In the records below, pick out all lines containing the word "speaker".

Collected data
------------------------

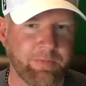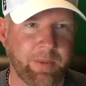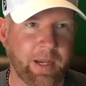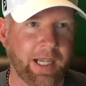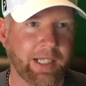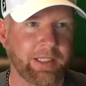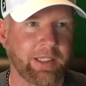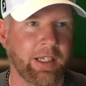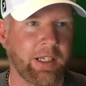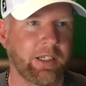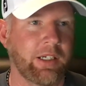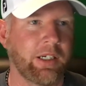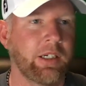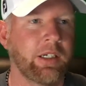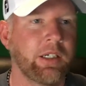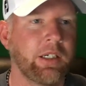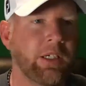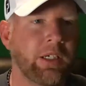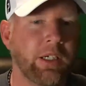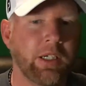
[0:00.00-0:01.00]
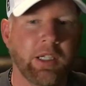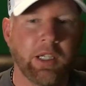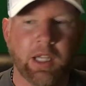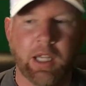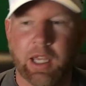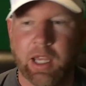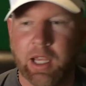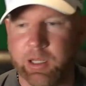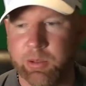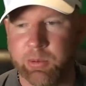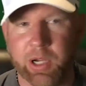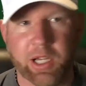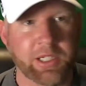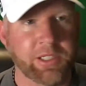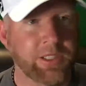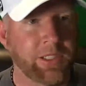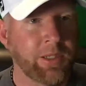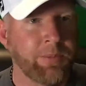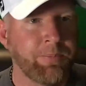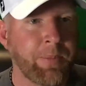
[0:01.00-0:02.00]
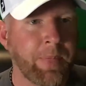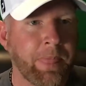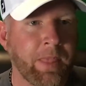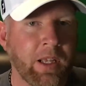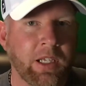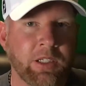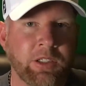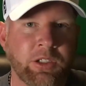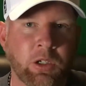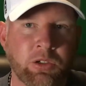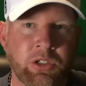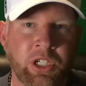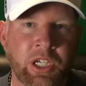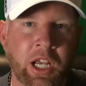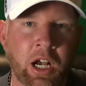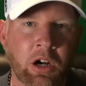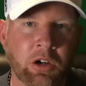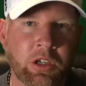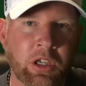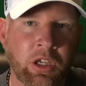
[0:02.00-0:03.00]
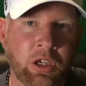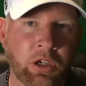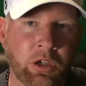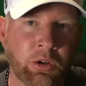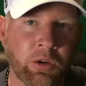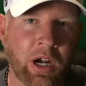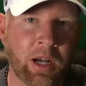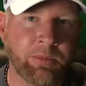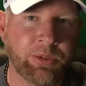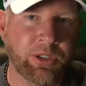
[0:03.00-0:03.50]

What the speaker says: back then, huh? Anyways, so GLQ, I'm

------------------------

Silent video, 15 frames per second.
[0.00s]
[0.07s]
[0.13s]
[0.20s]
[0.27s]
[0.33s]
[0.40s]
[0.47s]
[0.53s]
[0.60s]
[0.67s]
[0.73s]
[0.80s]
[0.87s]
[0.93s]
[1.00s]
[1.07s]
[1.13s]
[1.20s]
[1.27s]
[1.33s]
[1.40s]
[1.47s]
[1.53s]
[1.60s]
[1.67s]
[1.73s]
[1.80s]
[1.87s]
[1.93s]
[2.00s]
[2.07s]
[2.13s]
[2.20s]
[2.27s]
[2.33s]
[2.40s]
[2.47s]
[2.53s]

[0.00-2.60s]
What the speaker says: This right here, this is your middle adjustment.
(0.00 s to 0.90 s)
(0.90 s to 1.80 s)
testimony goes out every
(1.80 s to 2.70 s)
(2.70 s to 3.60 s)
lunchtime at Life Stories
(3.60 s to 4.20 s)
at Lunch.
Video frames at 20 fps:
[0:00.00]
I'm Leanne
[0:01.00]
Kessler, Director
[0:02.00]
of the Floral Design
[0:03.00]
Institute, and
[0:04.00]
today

------------------------

__OUTPUT__.
What the speaker says: back then, huh? Anyways, so GLQ, I'm
What the speaker says: This right here, this is your middle adjustment.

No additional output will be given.